**What you are asked to do**
Could you retype the records word for word but without any pictures?
───── Data ─────
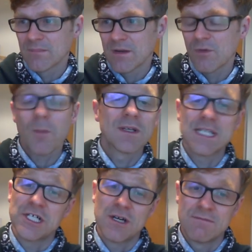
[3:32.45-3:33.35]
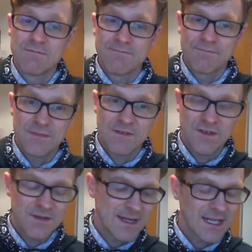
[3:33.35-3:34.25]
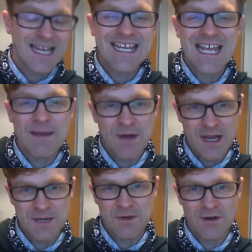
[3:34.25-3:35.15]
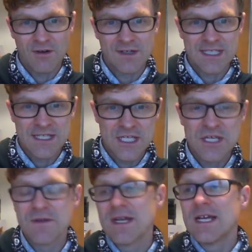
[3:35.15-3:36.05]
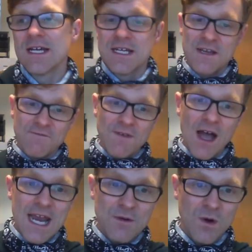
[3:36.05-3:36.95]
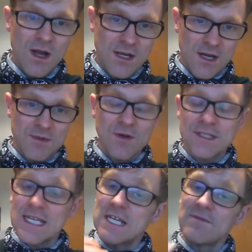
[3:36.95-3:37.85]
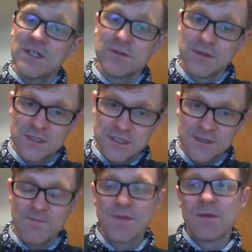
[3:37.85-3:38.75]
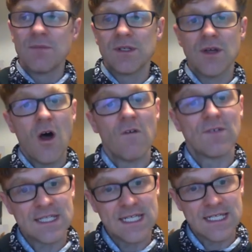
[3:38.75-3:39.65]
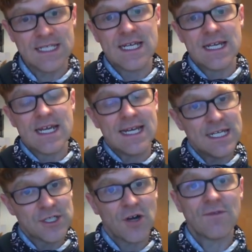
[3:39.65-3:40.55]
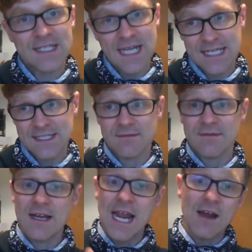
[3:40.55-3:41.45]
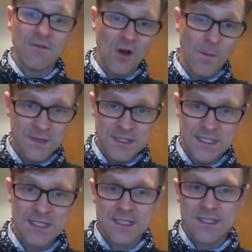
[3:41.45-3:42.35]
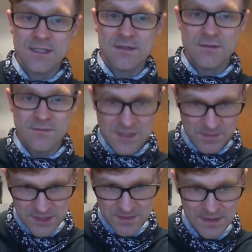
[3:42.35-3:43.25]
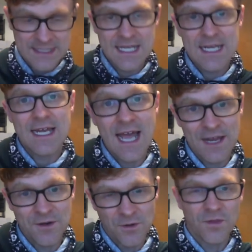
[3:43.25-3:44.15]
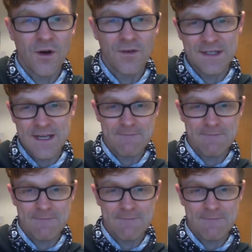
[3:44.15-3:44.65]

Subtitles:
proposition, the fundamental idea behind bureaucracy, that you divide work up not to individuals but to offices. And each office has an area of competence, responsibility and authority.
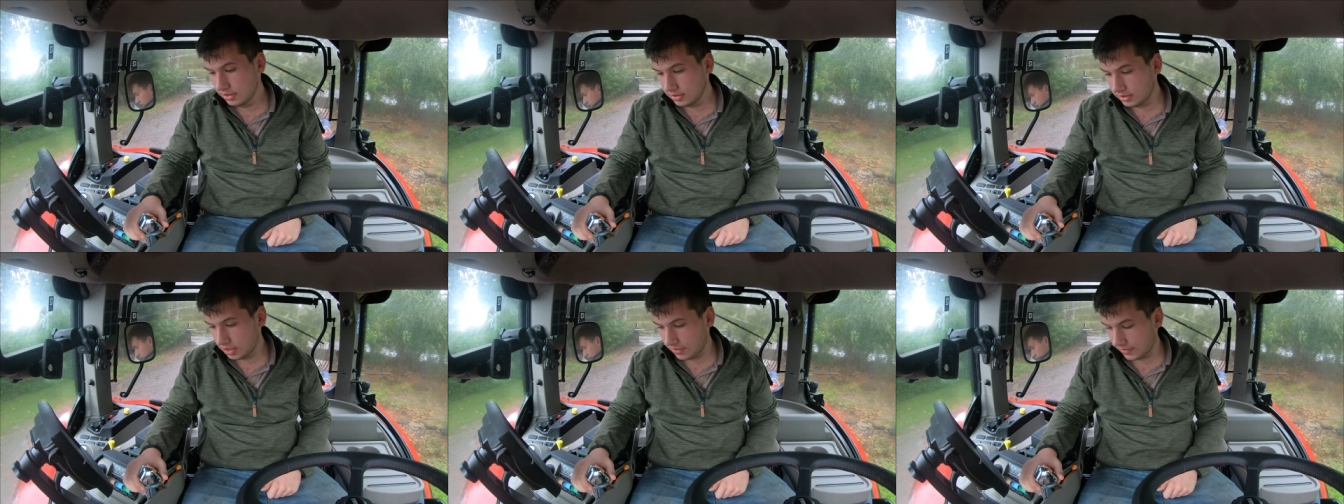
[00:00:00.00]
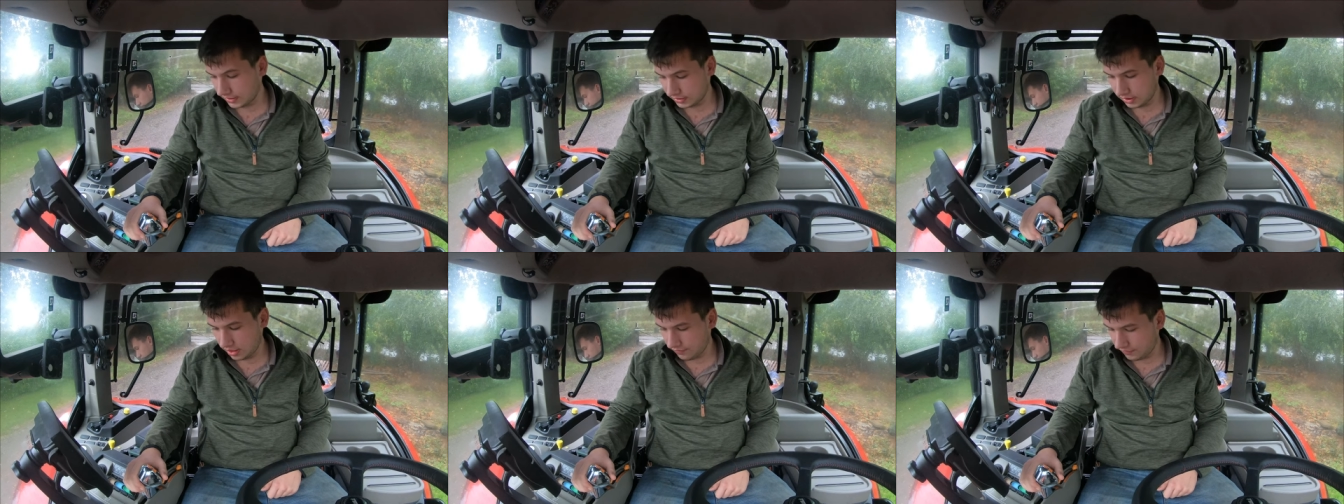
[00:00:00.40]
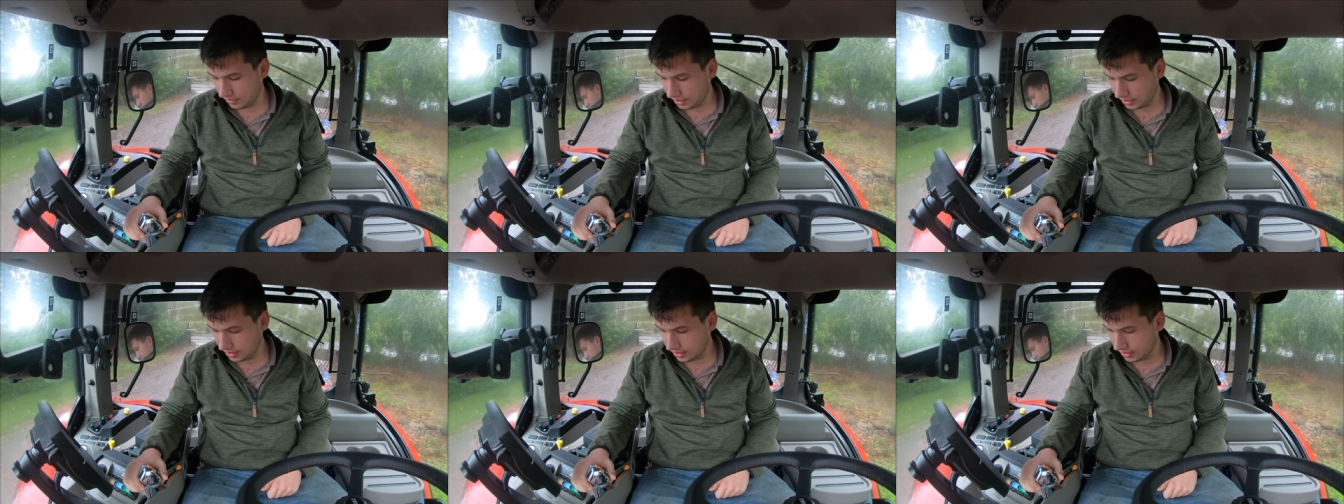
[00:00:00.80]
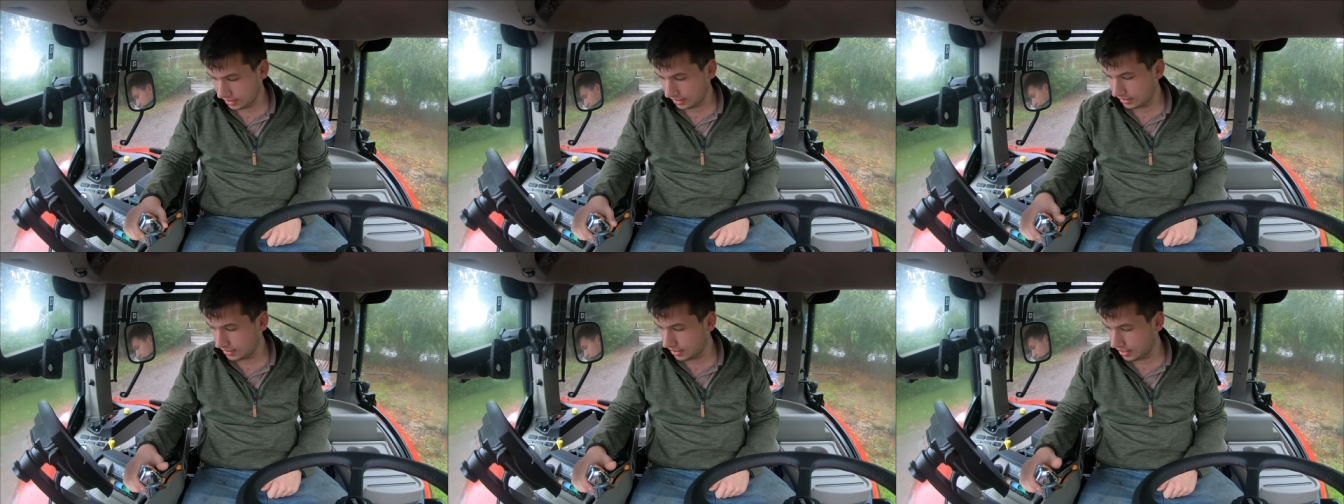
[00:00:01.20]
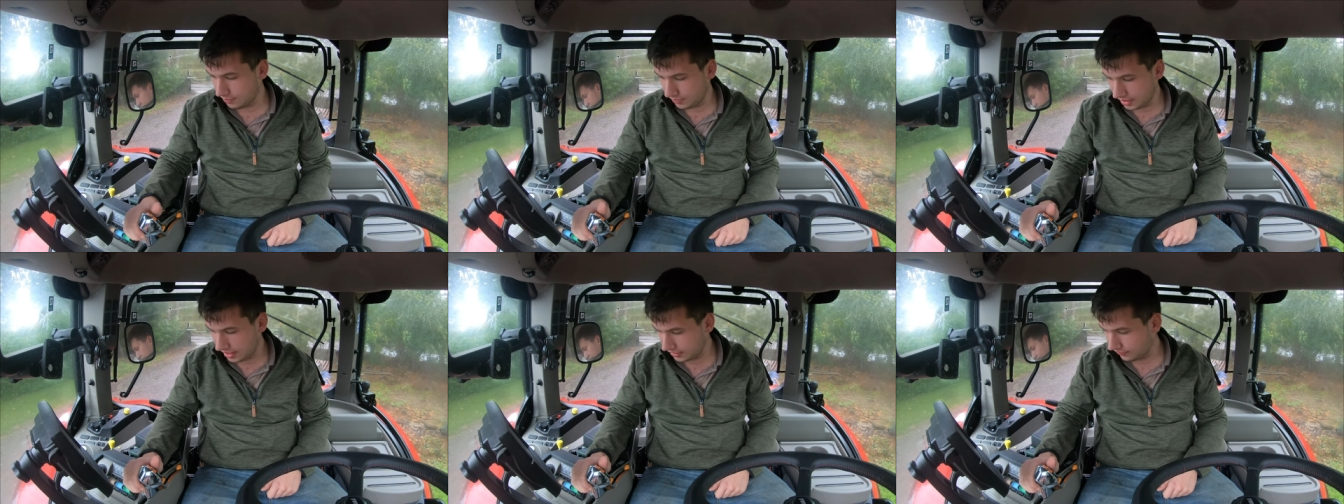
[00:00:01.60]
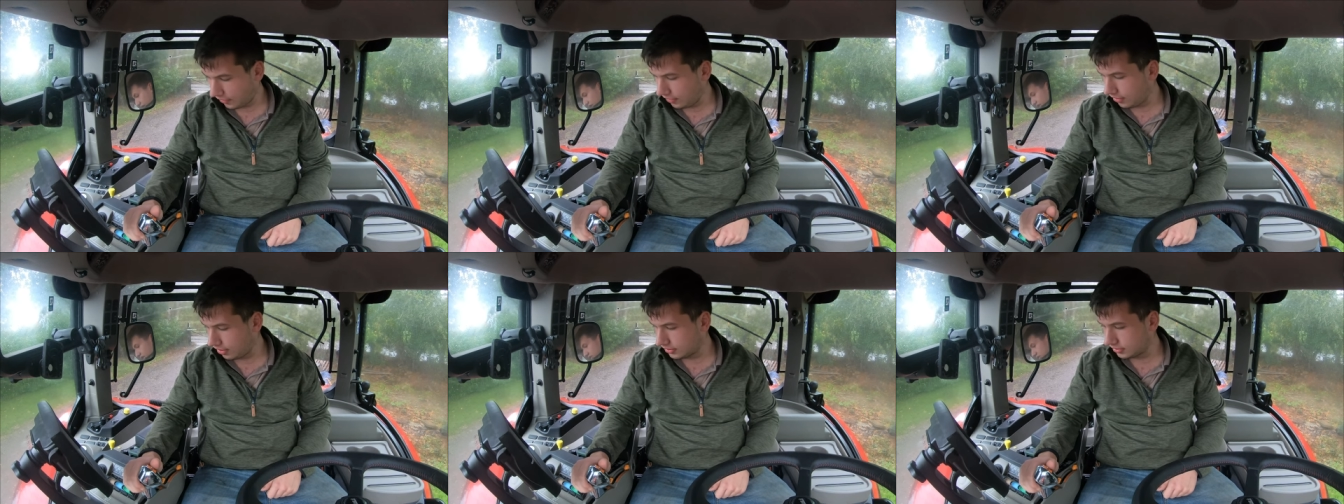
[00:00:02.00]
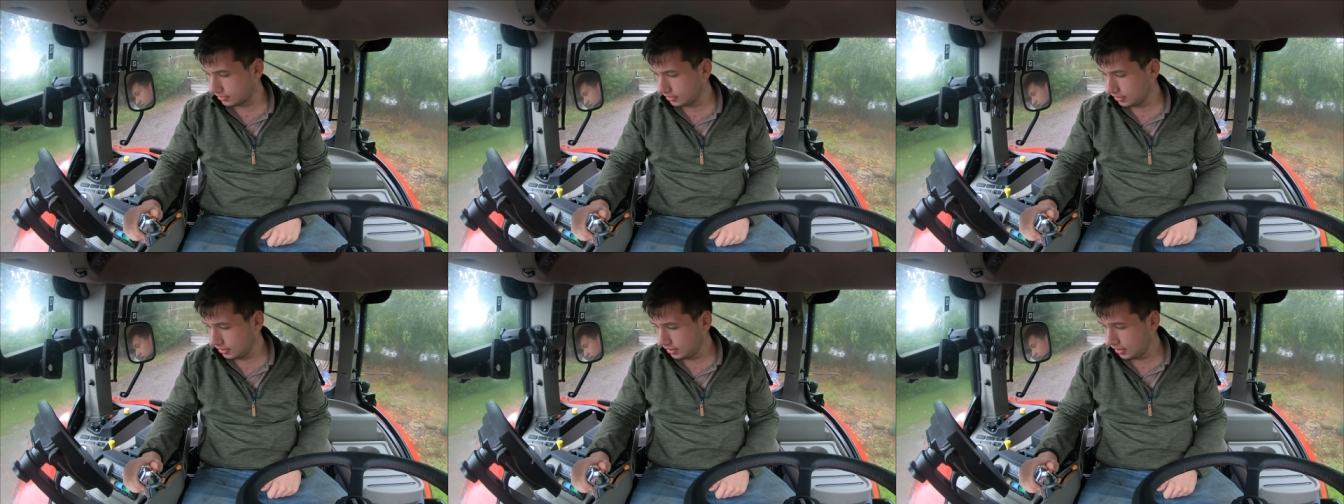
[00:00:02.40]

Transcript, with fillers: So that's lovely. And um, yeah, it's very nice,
─────
**Final answer**
[3:32.45-3:33.35]
[3:33.35-3:34.25]
[3:34.25-3:35.15]
[3:35.15-3:36.05]
[3:36.05-3:36.95]
[3:36.95-3:37.85]
[3:37.85-3:38.75]
[3:38.75-3:39.65]
[3:39.65-3:40.55]
[3:40.55-3:41.45]
[3:41.45-3:42.35]
[3:42.35-3:43.25]
[3:43.25-3:44.15]
[3:44.15-3:44.65]

Subtitles:
proposition, the fundamental idea behind bureaucracy, that you divide work up not to individuals but to offices. And each office has an area of competence, responsibility and authority.
[00:00:00.00]
[00:00:00.40]
[00:00:00.80]
[00:00:01.20]
[00:00:01.60]
[00:00:02.00]
[00:00:02.40]

Transcript, with fillers: So that's lovely. And um, yeah, it's very nice,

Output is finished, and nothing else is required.